DIRECTIONS: Reproduce every entry exactly and leave its pictures out.

DATA FOR REVIEW:
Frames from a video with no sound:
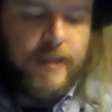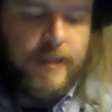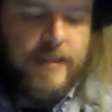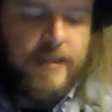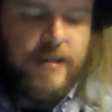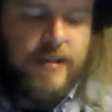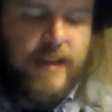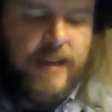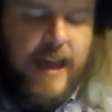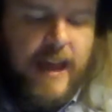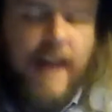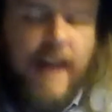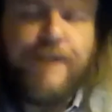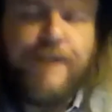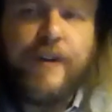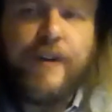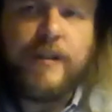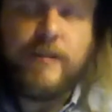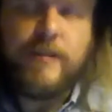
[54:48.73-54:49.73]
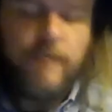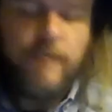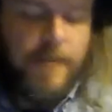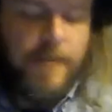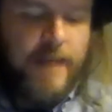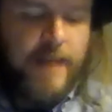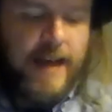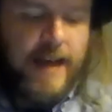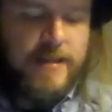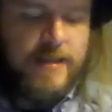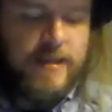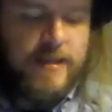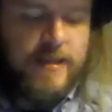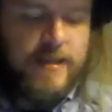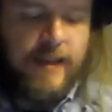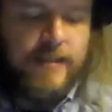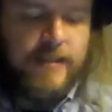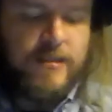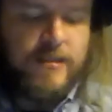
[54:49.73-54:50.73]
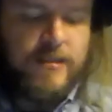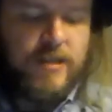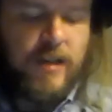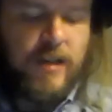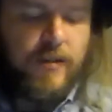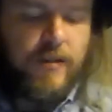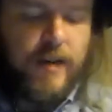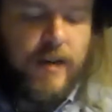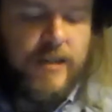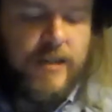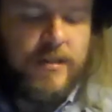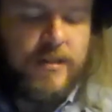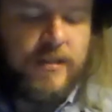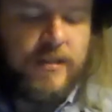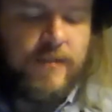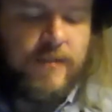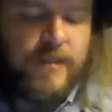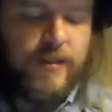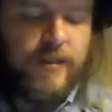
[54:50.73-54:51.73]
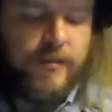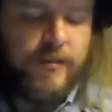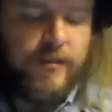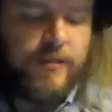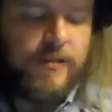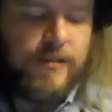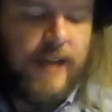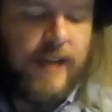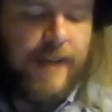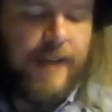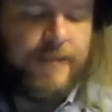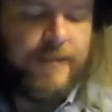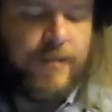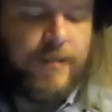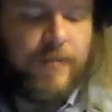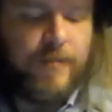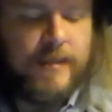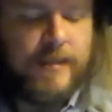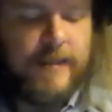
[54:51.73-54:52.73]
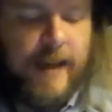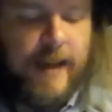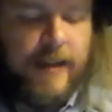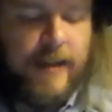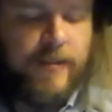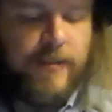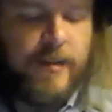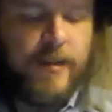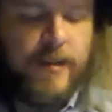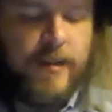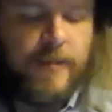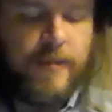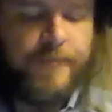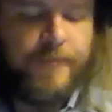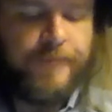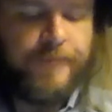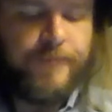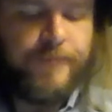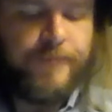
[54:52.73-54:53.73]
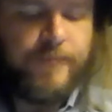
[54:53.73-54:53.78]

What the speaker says: It took effort to imagine that generations of children's laughter once echoed here.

OUTPUT OF THE EXERCISE:
Frames from a video with no sound:
[54:48.73-54:49.73]
[54:49.73-54:50.73]
[54:50.73-54:51.73]
[54:51.73-54:52.73]
[54:52.73-54:53.73]
[54:53.73-54:53.78]

What the speaker says: It took effort to imagine that generations of children's laughter once echoed here.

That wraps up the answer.